[Stored data]
>>
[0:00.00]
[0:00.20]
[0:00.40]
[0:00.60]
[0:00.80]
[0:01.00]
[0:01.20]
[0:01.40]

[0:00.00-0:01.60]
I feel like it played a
<<
>>
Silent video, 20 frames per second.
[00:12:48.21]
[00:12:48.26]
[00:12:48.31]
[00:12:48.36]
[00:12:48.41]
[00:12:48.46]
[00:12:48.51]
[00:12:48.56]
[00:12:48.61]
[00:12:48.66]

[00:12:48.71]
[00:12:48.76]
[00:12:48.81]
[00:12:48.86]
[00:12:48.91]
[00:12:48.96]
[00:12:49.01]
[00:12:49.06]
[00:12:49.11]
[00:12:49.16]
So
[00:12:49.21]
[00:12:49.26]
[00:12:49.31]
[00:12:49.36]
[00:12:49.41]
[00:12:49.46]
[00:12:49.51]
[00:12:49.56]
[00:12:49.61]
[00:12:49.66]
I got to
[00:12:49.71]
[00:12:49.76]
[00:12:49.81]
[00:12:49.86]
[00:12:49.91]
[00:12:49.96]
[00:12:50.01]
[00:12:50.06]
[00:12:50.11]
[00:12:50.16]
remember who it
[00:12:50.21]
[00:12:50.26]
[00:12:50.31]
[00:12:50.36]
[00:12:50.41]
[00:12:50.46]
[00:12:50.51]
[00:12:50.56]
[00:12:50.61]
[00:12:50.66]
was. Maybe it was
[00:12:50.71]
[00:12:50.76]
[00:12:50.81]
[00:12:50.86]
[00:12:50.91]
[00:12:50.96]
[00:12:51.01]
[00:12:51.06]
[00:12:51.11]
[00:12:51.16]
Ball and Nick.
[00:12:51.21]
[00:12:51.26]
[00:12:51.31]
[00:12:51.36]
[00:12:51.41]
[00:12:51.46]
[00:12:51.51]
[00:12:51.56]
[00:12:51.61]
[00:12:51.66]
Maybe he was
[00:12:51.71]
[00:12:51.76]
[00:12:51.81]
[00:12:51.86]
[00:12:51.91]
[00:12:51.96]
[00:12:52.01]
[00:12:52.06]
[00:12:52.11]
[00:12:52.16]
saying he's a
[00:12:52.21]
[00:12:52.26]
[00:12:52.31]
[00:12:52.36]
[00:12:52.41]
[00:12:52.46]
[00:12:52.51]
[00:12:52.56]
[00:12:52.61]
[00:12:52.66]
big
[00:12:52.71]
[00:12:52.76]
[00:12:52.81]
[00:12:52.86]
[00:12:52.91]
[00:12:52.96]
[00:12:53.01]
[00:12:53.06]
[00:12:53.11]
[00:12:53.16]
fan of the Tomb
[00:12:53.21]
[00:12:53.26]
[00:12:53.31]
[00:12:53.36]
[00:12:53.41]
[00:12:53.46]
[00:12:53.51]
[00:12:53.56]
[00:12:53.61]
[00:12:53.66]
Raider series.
<<
All lines above from the one containing "[00:12:50.41]" to the one containing "[00:12:52.91]" must be repeated exactly, both lines included, and no others.

[00:12:50.41]
[00:12:50.46]
[00:12:50.51]
[00:12:50.56]
[00:12:50.61]
[00:12:50.66]
was. Maybe it was
[00:12:50.71]
[00:12:50.76]
[00:12:50.81]
[00:12:50.86]
[00:12:50.91]
[00:12:50.96]
[00:12:51.01]
[00:12:51.06]
[00:12:51.11]
[00:12:51.16]
Ball and Nick.
[00:12:51.21]
[00:12:51.26]
[00:12:51.31]
[00:12:51.36]
[00:12:51.41]
[00:12:51.46]
[00:12:51.51]
[00:12:51.56]
[00:12:51.61]
[00:12:51.66]
Maybe he was
[00:12:51.71]
[00:12:51.76]
[00:12:51.81]
[00:12:51.86]
[00:12:51.91]
[00:12:51.96]
[00:12:52.01]
[00:12:52.06]
[00:12:52.11]
[00:12:52.16]
saying he's a
[00:12:52.21]
[00:12:52.26]
[00:12:52.31]
[00:12:52.36]
[00:12:52.41]
[00:12:52.46]
[00:12:52.51]
[00:12:52.56]
[00:12:52.61]
[00:12:52.66]
big
[00:12:52.71]
[00:12:52.76]
[00:12:52.81]
[00:12:52.86]
[00:12:52.91]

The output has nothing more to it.